SURABAYA I duta.co – Beberapa lembaga survei yang merilis tentang Pilwali Surabaya 2020 mendapat perhatian dari berbagai elemen. Dosen Hukum Tata Negara Universitas Airlangga Surabaya Sukardi menyebutkan masyarakat Surabaya sangat rasional dan cerdas.

“Masyarakat Surabaya berpikir cerdas dan rasional, pilihan mereka akan sesuai dengan kepentingan mereka ke depannya,” terangnya, Rabu (4/11).

Menurutnya, mereka akan melihat apakah kepentingan mereka terpenuhi melalui sistem manajemen pemerintahan yang sudah terbentuk dan aturan yang sudah ada.
Contoh kecil saja dari era Wali kota Bambang DH yang konsen di pendidikan, dipertahankan dan ditingkatkan plus pembangunan taman-taman oleh Tri Rismaharini.

“Nah warga melihat siapa yang bisa melanjutkan sistem dan aturan itu ke depannya yang akan jadi acuan ideologi atau mindset politiknya,” tegas Sukardi.

Masuknya, sambungnya, kriteria latar belakang politisi dalam tiga besar kriteria yang diinginkan warga Surabaya, hal itu terkait relasi yang baik antara eksekutif (birokrat) dan legislatif (politisi). Yang tak dapat dipungkiri sangat berpengaruh pada jalannya pembangunan Kota Surabaya di masa depan.

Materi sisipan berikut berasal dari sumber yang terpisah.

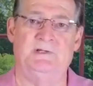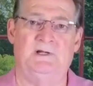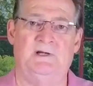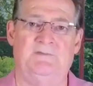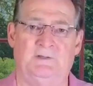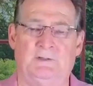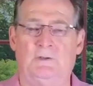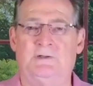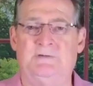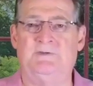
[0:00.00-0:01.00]
of the
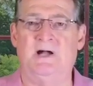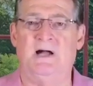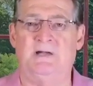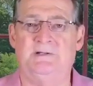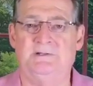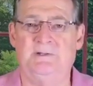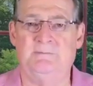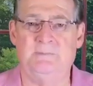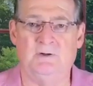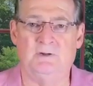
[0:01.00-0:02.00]
glory of God, the
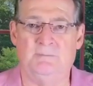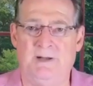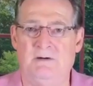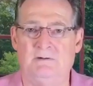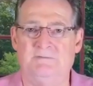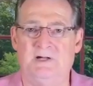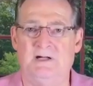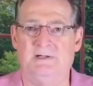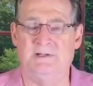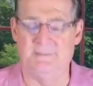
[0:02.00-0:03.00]
miracle power of
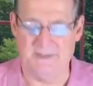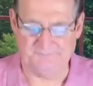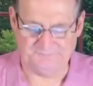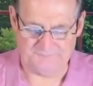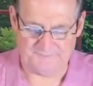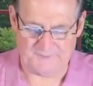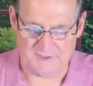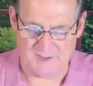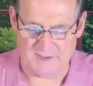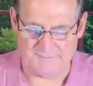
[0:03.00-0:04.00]
God. Amen?
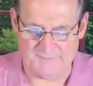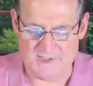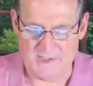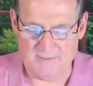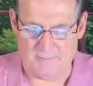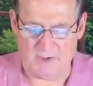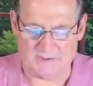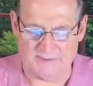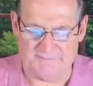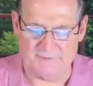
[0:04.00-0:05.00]
All right. Mark
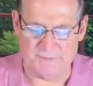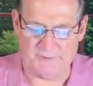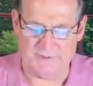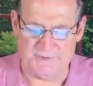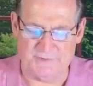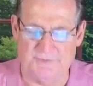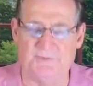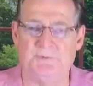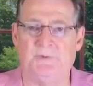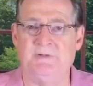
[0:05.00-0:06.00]
11, 22
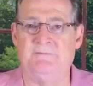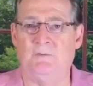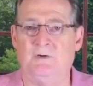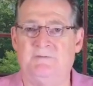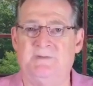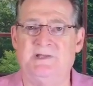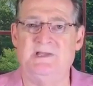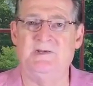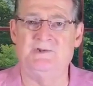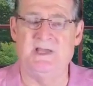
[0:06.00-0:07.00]
through 24 from the
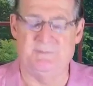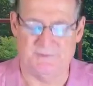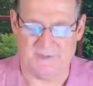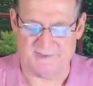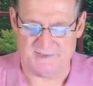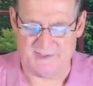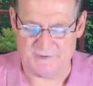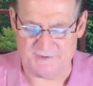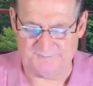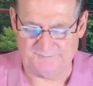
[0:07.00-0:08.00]
King James
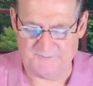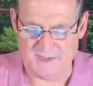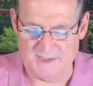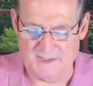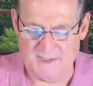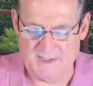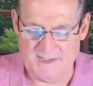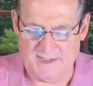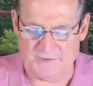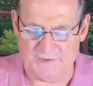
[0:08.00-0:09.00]
translation.
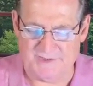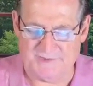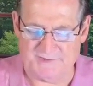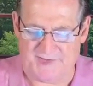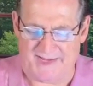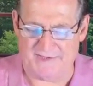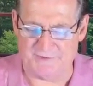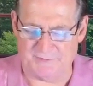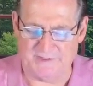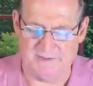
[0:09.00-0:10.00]
And Jesus
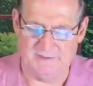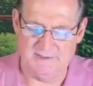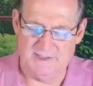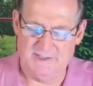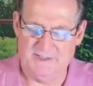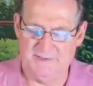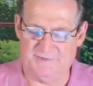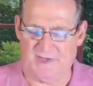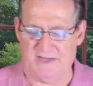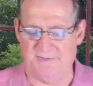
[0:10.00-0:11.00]
answering
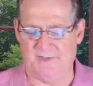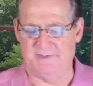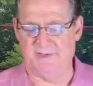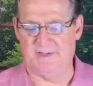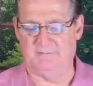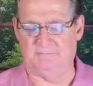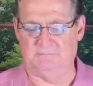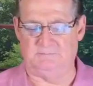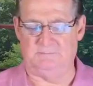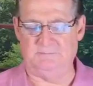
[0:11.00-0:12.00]
saith unto them,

“Apakah dukungan politik akan efektif dalam pelaksanaan pembangunan, itu sudah pasti,” jelas Sukardi.

Eksekutif yang pintar berhubungan dan bermitra dengan legislatif (DPRD Kota Surabaya) pasti akan lebih baik dalam kelanjutan pembangunan. Karena hal itu terkait dengan persetujuan anggaran dan pengawasan pembangunan.

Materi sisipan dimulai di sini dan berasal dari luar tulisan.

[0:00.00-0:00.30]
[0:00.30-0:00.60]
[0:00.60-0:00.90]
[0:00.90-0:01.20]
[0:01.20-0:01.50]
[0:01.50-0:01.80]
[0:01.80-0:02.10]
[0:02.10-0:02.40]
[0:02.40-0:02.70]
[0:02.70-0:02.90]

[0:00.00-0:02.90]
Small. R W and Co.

“Keunggulan paslon nomor satu saat ini bisa jadi dilihat publik dari siapa patronnya (Bu Risma), bagian dari eksekutif dan calon wakilnya adalah politisi di parlemen Kota Surabaya,”jelasnya.

Sedangkan terkait paslon nomor 2, Sukardi melihat ‘top of mind’ yang dilihat publik Surabaya adalah ketegasan, merujuk pada latar belakang Machfud Arifin sebagai mantan Kapolda Jawa Timur. Hal itu wajar, mengingat masyarakat selalu mendambakan jaminan kepastian hukum dan keamanan dalam kehidupan sehari-harinya.

“Bisa jadi yang pertama muncul di benak warga Surabaya, ketika menyebut nama Pak Machfud adalah tegas, karena beliau mantan polisi,” urainya.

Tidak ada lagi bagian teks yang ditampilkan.